SEL and ICPS
According to the Collaborative for Academic Social and Emotional Learning (CASEL), Social and Emotional Learning (SEL) is “the process through which children and adults acquire the knowledge, attitudes and skills they need to recognize and manage their emotions, demonstrate caring and concern for others, establish positive relationships, make responsible decisions and handle challenging situations constructively.”
ICPS is a program that supports SEL in young children. Research on ICPS has demonstrated the effectiveness of the program in reducing impulsivity and improving students’ social skills and problem-solving skills. Research indicates social and emotional learning contributes to reductions in youth substance abuse (Botvin, Baker, Dusenbury, Botvin, & Diaz, 1995) and interpersonal violence (Grossman, Neckerman, Koepsell, Liu, Asher, & Beland, 1997) and is associated with improvements in mental health (Greenberg, Domitrovich, & Bumbarger, 2001; Durlak & Wells, 1997).

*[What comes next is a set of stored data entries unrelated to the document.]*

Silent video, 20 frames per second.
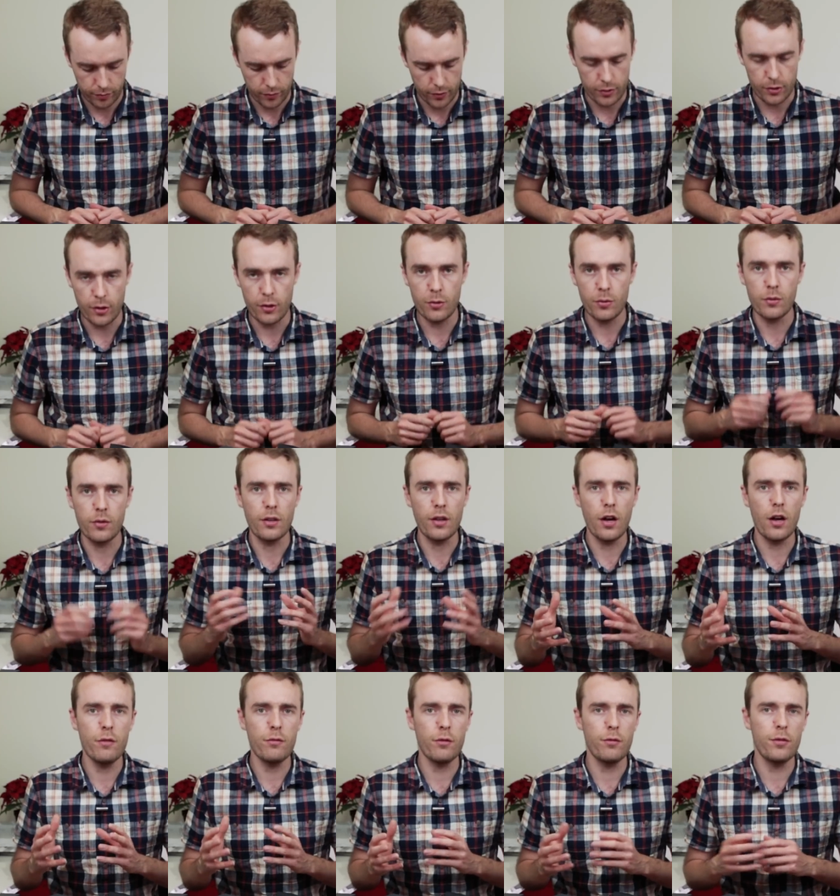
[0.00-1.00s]
So
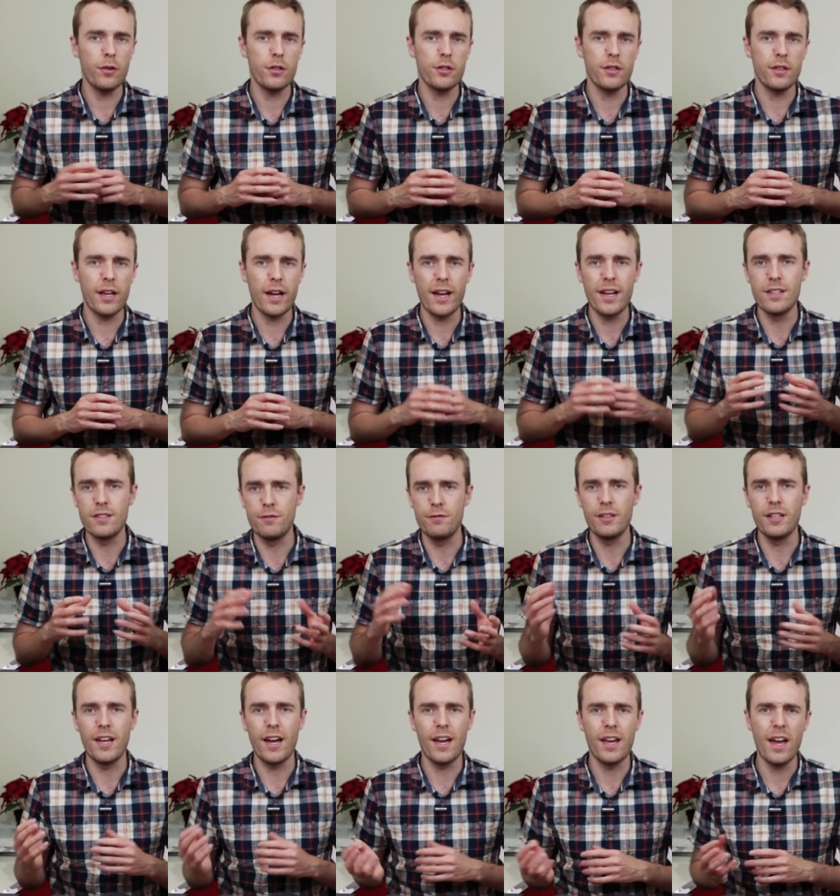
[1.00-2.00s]
I've referred to that as
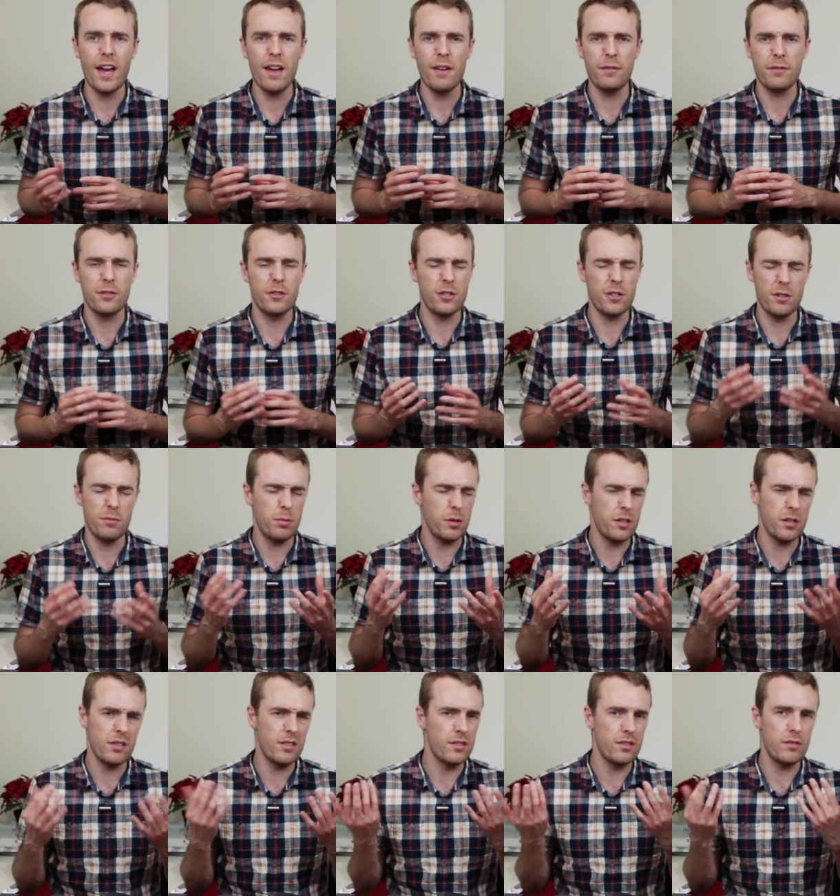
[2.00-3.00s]
VAFs just
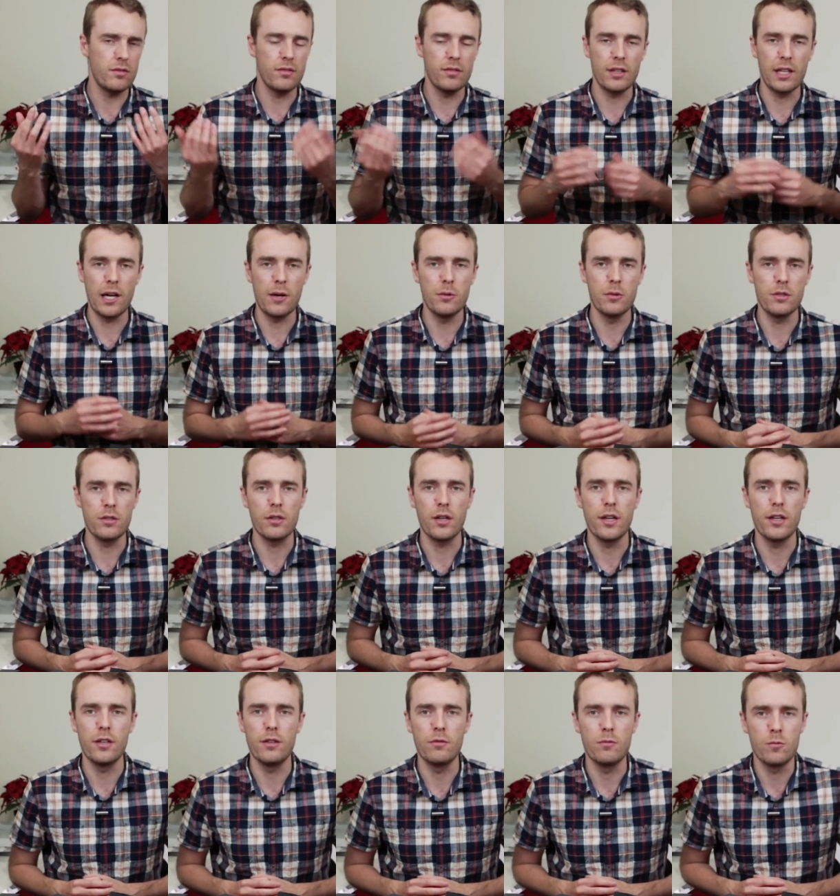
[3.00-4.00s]
because that was
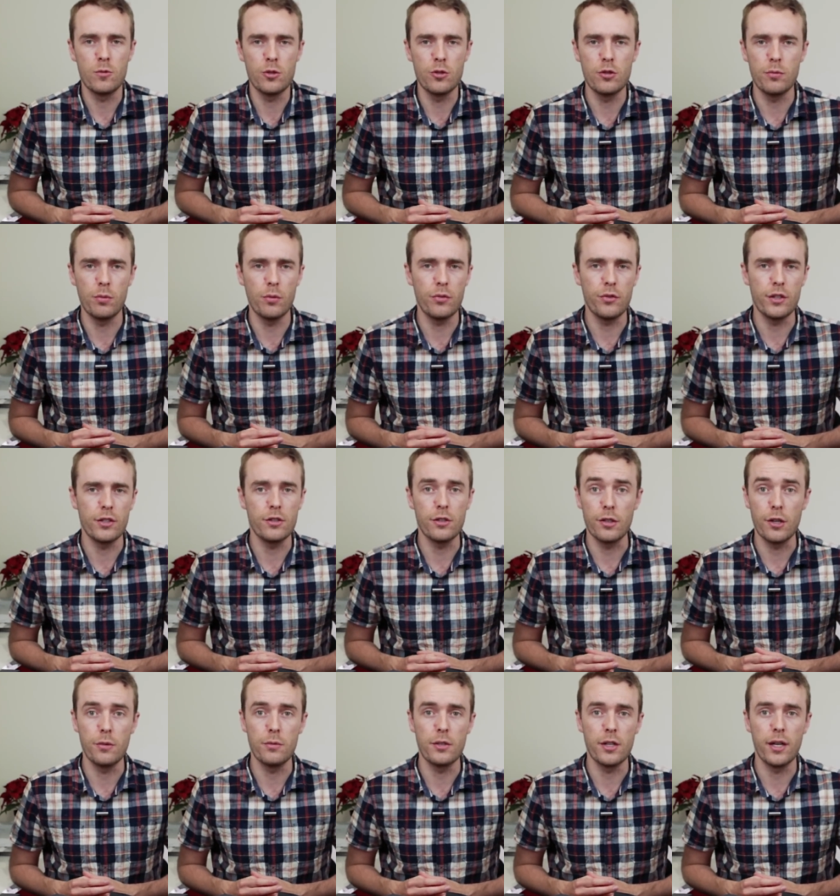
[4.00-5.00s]
a suitable thing to
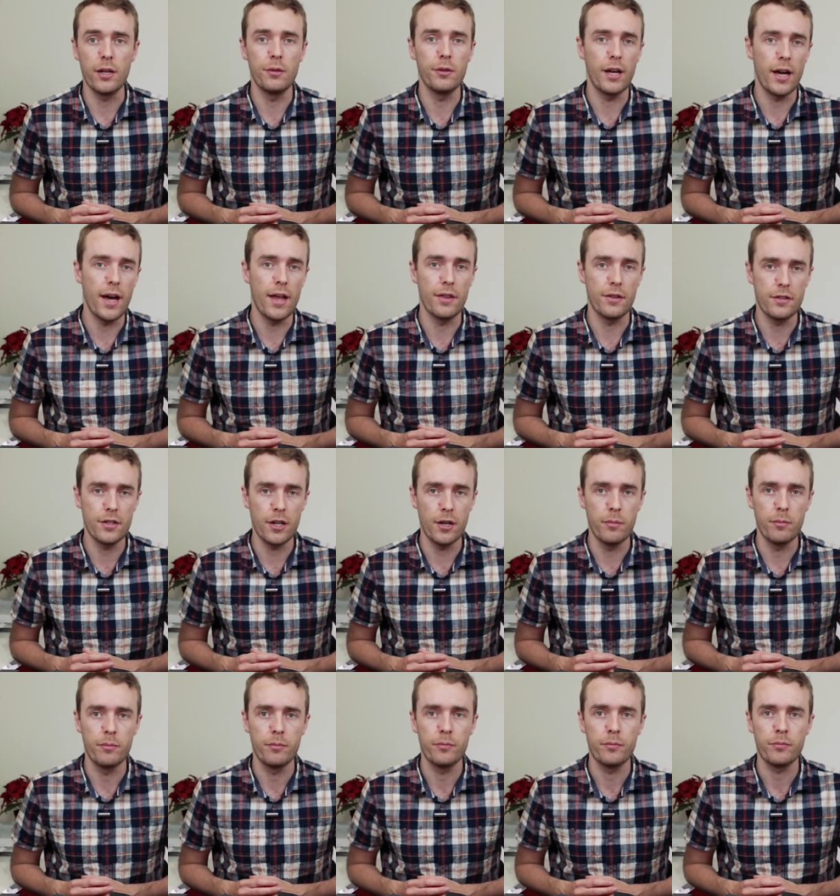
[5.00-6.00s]
note down at the
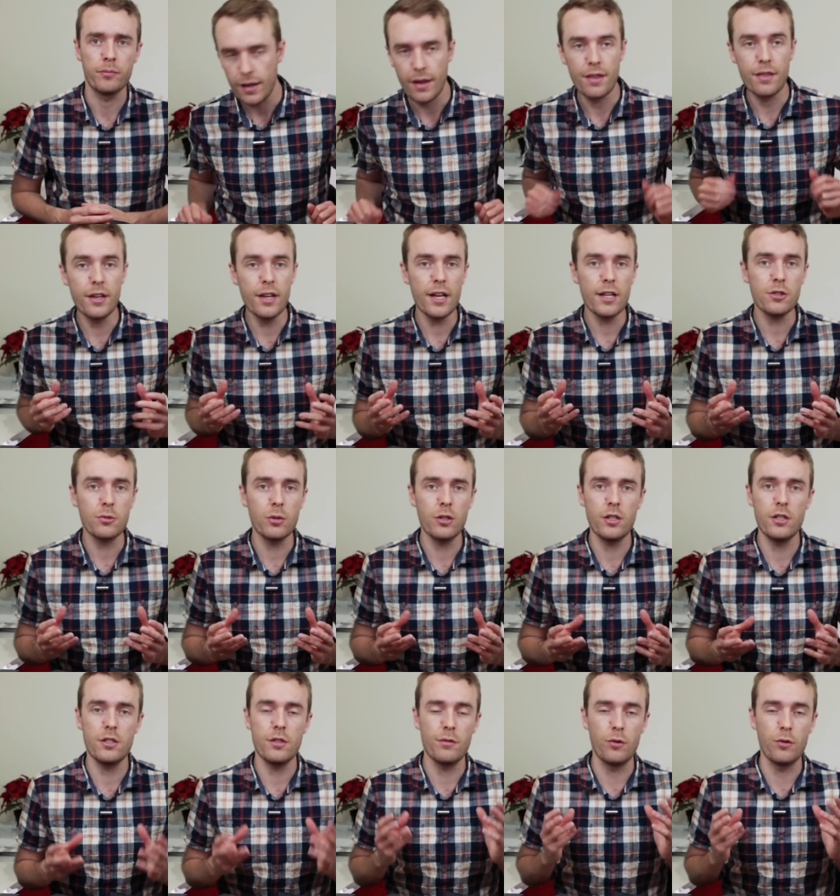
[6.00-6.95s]
time. The next one is,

SEL can also support academic achievement. One meta-analysis found quality SEL programing to be associated with an 11-point increase in academic achievement test scores (Durlak, Weissberg, Dymnicki, Taylor, & Schellinger, 2011). Other studies have found the quality of students’ early peer relationships to be predictive of academic achievement in late elementary school (Buhs, Ladd, & Herald-Brown, 2010; Flook, Repetti, & Ullman, 2005) and social, emotional and decision-making skills at seventh grade to be predictive of high school achievement scores (Fleming, Haggerty, Catalano, Harachi, Mazza, & Gruman, 2005). These findings support the need to include quality SEL as a component of district-level and school-level plans for improving student achievement.
To assist schools interested in SEL, CASEL conducts regular reviews of school-based SEL programs. ICPS has been recognized as a CASEL SELect program since 2002.